Write the records below out in full, character for character, with no pictures.

Stored data
--- START ---

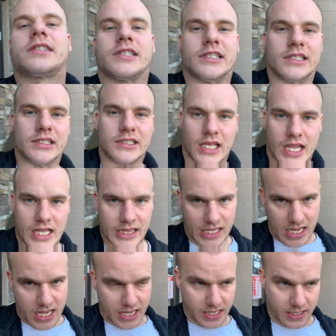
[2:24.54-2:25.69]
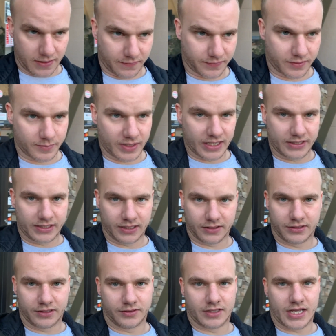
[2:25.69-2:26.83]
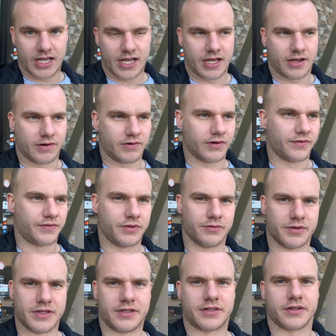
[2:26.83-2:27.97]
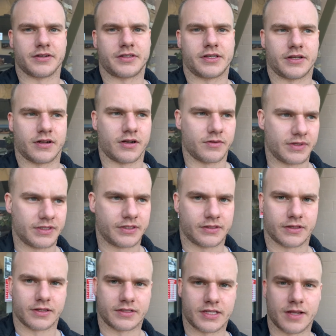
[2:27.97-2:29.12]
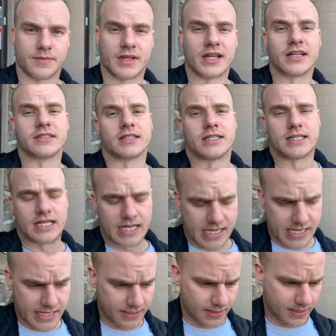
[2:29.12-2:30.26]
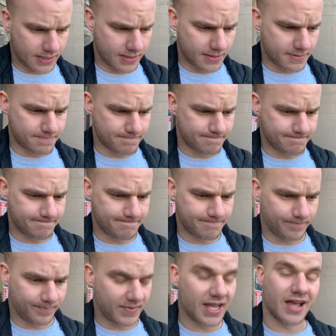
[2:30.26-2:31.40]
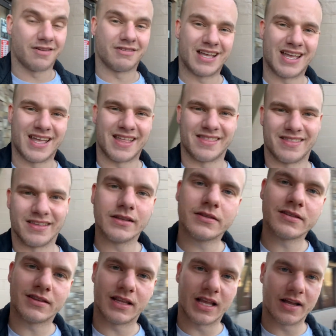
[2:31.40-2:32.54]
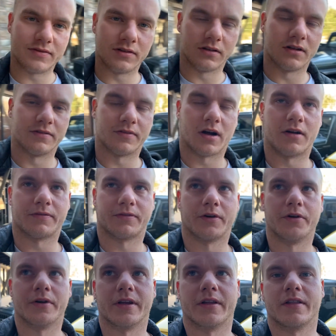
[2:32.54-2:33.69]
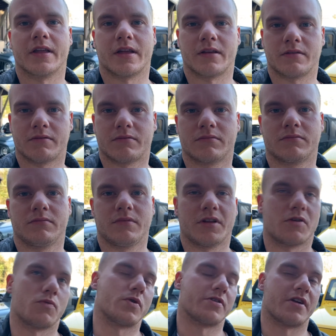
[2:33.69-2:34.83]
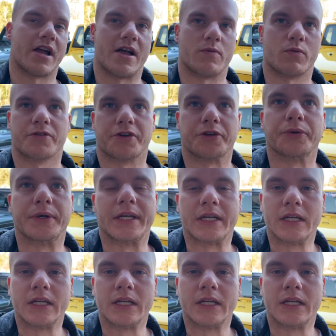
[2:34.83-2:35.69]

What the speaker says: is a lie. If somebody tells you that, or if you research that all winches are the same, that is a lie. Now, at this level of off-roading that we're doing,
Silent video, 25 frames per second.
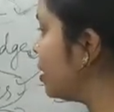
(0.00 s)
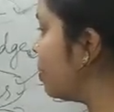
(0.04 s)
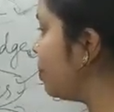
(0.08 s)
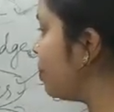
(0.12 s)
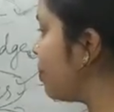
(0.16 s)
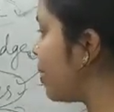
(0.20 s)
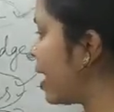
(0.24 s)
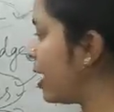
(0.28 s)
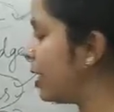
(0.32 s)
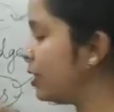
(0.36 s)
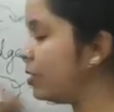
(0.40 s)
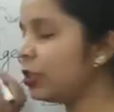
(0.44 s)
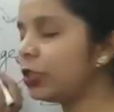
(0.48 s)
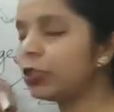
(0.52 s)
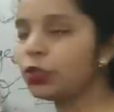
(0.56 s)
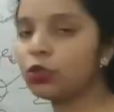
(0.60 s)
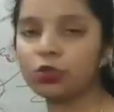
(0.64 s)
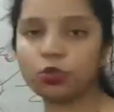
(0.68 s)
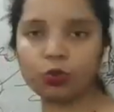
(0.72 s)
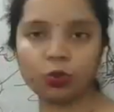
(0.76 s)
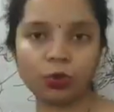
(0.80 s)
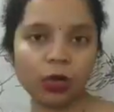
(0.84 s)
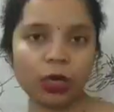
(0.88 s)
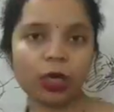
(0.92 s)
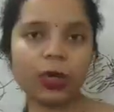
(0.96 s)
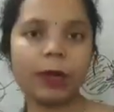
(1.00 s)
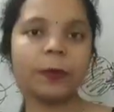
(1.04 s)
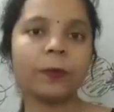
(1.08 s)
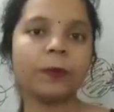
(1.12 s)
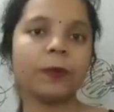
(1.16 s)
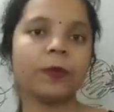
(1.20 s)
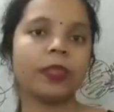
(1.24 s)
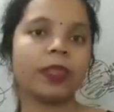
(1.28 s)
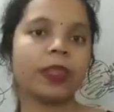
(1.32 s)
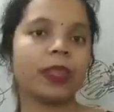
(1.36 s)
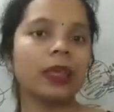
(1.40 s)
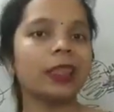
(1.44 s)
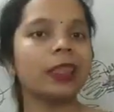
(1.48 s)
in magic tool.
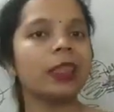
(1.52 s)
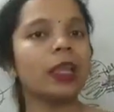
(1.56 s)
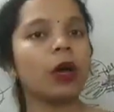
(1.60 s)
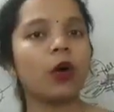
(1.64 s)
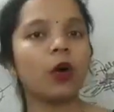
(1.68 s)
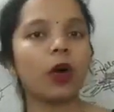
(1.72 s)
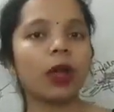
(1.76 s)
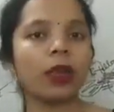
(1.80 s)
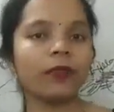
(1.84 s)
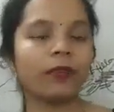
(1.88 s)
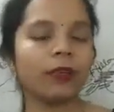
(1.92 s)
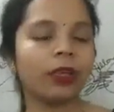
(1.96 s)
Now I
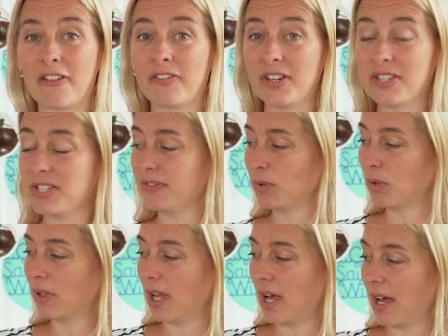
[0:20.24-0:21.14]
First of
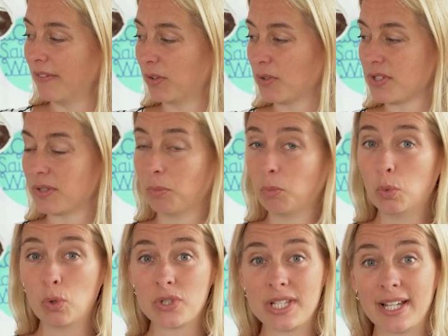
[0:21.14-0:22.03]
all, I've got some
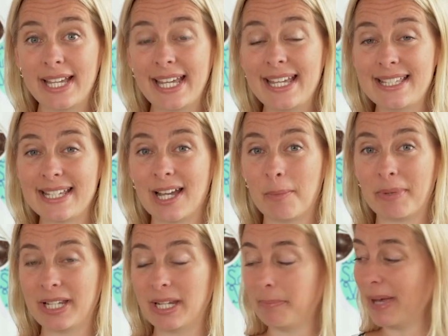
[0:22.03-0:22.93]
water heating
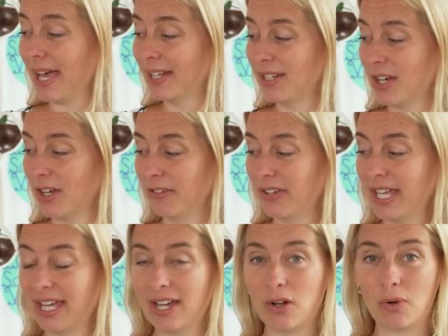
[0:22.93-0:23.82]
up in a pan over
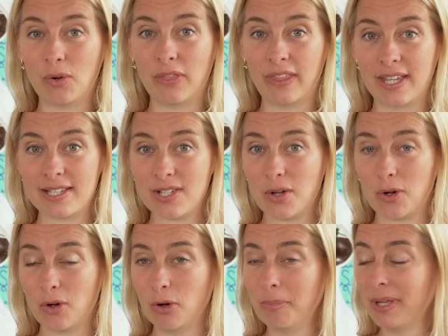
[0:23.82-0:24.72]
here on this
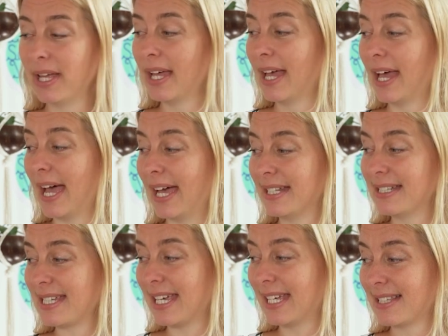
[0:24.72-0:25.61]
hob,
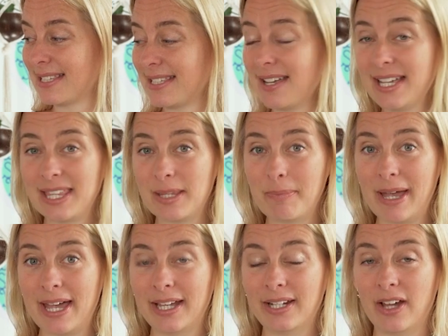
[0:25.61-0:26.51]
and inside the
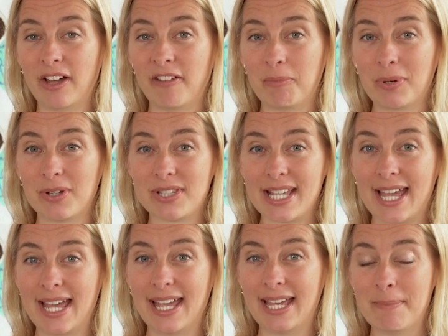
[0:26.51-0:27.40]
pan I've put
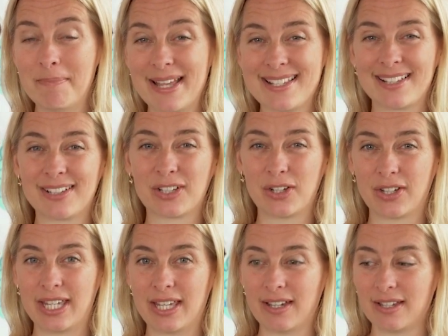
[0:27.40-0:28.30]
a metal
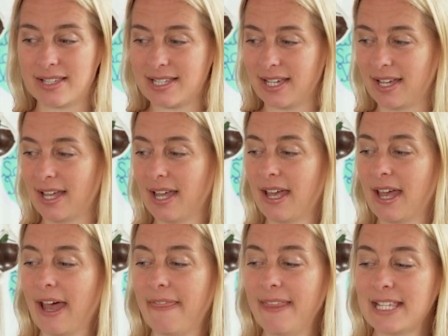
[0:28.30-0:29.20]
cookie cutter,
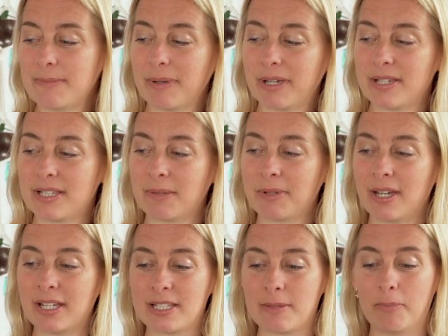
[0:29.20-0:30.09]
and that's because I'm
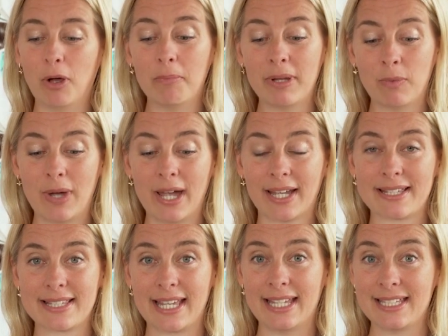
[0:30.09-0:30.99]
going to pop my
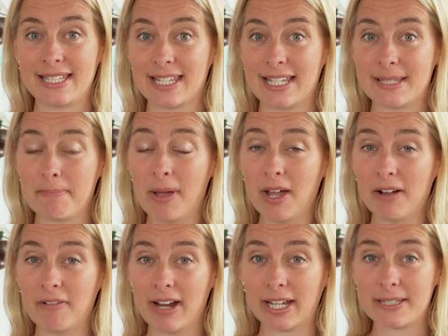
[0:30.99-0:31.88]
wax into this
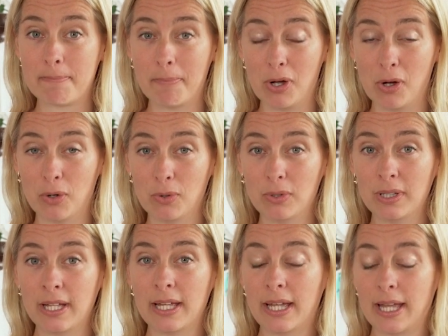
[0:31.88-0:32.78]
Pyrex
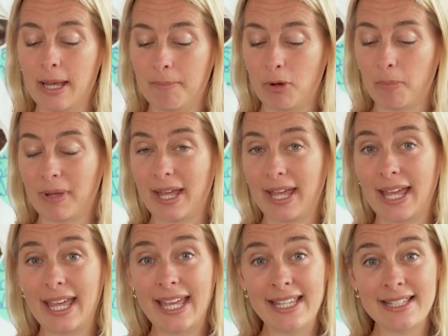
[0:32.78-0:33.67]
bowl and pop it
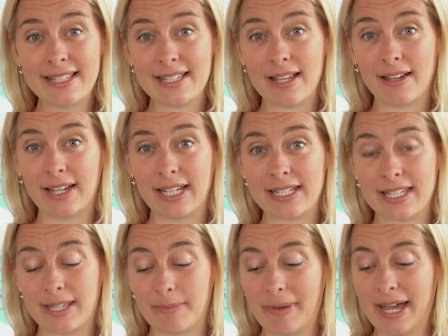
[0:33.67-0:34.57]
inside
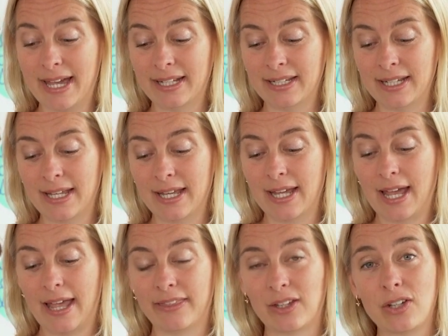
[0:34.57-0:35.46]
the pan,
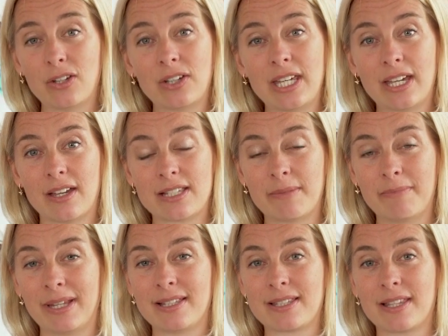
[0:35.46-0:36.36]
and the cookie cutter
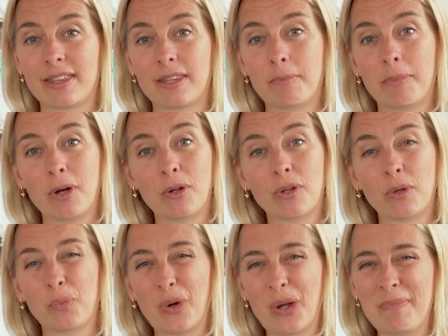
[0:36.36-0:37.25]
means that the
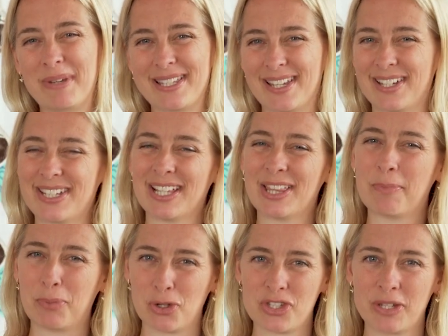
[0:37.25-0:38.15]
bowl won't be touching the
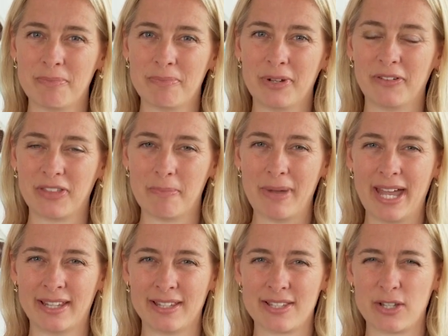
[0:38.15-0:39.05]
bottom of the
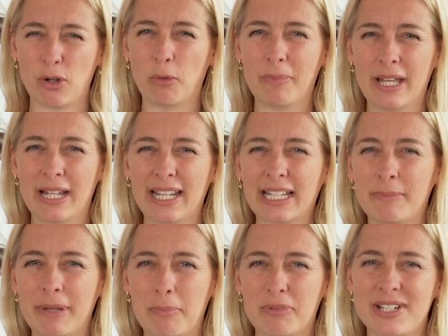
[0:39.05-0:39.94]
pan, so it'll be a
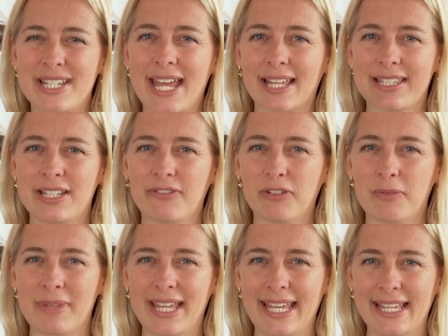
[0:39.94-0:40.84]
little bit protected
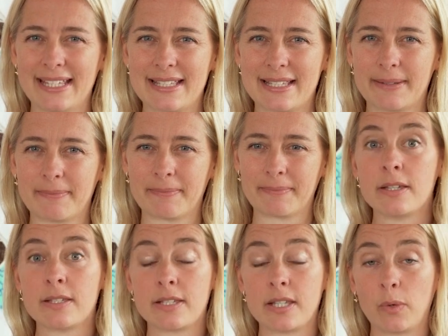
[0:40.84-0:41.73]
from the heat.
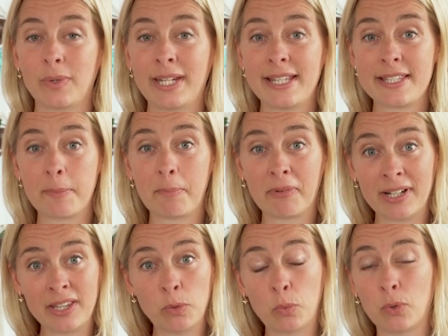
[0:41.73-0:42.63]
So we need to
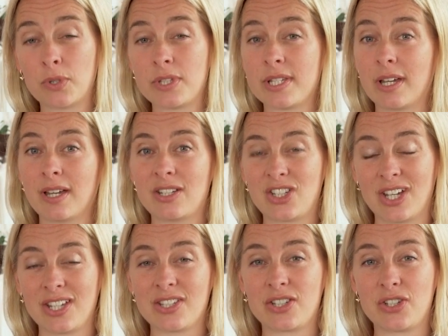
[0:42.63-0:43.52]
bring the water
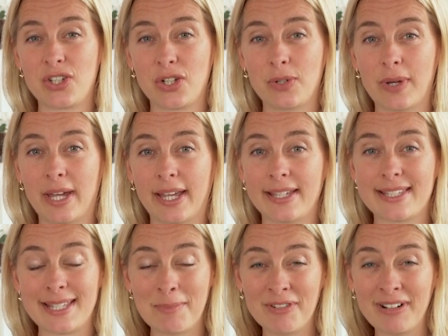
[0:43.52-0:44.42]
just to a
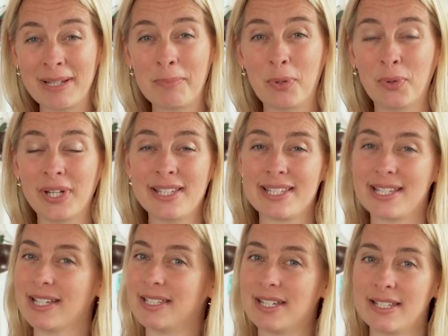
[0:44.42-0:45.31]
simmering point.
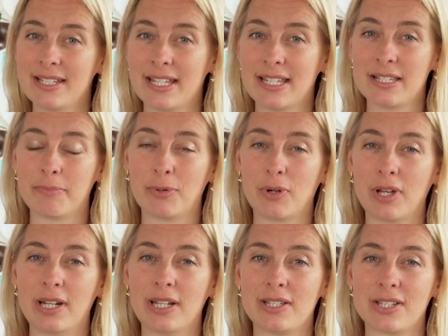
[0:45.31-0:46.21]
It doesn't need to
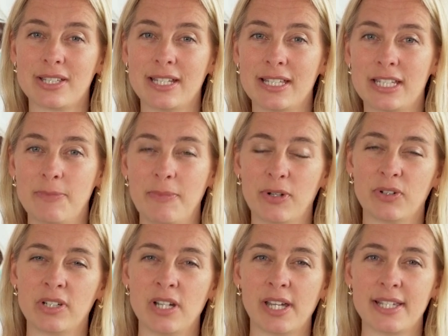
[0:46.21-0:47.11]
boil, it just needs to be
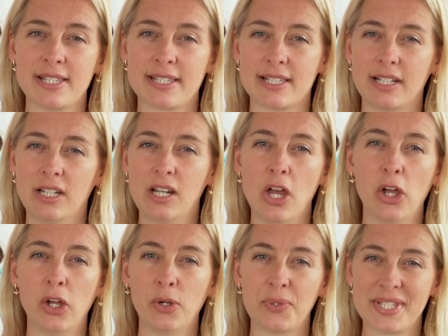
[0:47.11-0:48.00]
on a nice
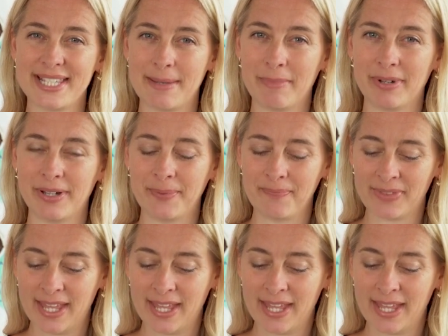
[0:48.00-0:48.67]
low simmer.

--- END ---

OUTPUT OF THE EXERCISE
[2:24.54-2:25.69]
[2:25.69-2:26.83]
[2:26.83-2:27.97]
[2:27.97-2:29.12]
[2:29.12-2:30.26]
[2:30.26-2:31.40]
[2:31.40-2:32.54]
[2:32.54-2:33.69]
[2:33.69-2:34.83]
[2:34.83-2:35.69]

What the speaker says: is a lie. If somebody tells you that, or if you research that all winches are the same, that is a lie. Now, at this level of off-roading that we're doing,
Silent video, 25 frames per second.
(0.00 s)
(0.04 s)
(0.08 s)
(0.12 s)
(0.16 s)
(0.20 s)
(0.24 s)
(0.28 s)
(0.32 s)
(0.36 s)
(0.40 s)
(0.44 s)
(0.48 s)
(0.52 s)
(0.56 s)
(0.60 s)
(0.64 s)
(0.68 s)
(0.72 s)
(0.76 s)
(0.80 s)
(0.84 s)
(0.88 s)
(0.92 s)
(0.96 s)
(1.00 s)
(1.04 s)
(1.08 s)
(1.12 s)
(1.16 s)
(1.20 s)
(1.24 s)
(1.28 s)
(1.32 s)
(1.36 s)
(1.40 s)
(1.44 s)
(1.48 s)
in magic tool.
(1.52 s)
(1.56 s)
(1.60 s)
(1.64 s)
(1.68 s)
(1.72 s)
(1.76 s)
(1.80 s)
(1.84 s)
(1.88 s)
(1.92 s)
(1.96 s)
Now I
[0:20.24-0:21.14]
First of
[0:21.14-0:22.03]
all, I've got some
[0:22.03-0:22.93]
water heating
[0:22.93-0:23.82]
up in a pan over
[0:23.82-0:24.72]
here on this
[0:24.72-0:25.61]
hob,
[0:25.61-0:26.51]
and inside the
[0:26.51-0:27.40]
pan I've put
[0:27.40-0:28.30]
a metal
[0:28.30-0:29.20]
cookie cutter,
[0:29.20-0:30.09]
and that's because I'm
[0:30.09-0:30.99]
going to pop my
[0:30.99-0:31.88]
wax into this
[0:31.88-0:32.78]
Pyrex
[0:32.78-0:33.67]
bowl and pop it
[0:33.67-0:34.57]
inside
[0:34.57-0:35.46]
the pan,
[0:35.46-0:36.36]
and the cookie cutter
[0:36.36-0:37.25]
means that the
[0:37.25-0:38.15]
bowl won't be touching the
[0:38.15-0:39.05]
bottom of the
[0:39.05-0:39.94]
pan, so it'll be a
[0:39.94-0:40.84]
little bit protected
[0:40.84-0:41.73]
from the heat.
[0:41.73-0:42.63]
So we need to
[0:42.63-0:43.52]
bring the water
[0:43.52-0:44.42]
just to a
[0:44.42-0:45.31]
simmering point.
[0:45.31-0:46.21]
It doesn't need to
[0:46.21-0:47.11]
boil, it just needs to be
[0:47.11-0:48.00]
on a nice
[0:48.00-0:48.67]
low simmer.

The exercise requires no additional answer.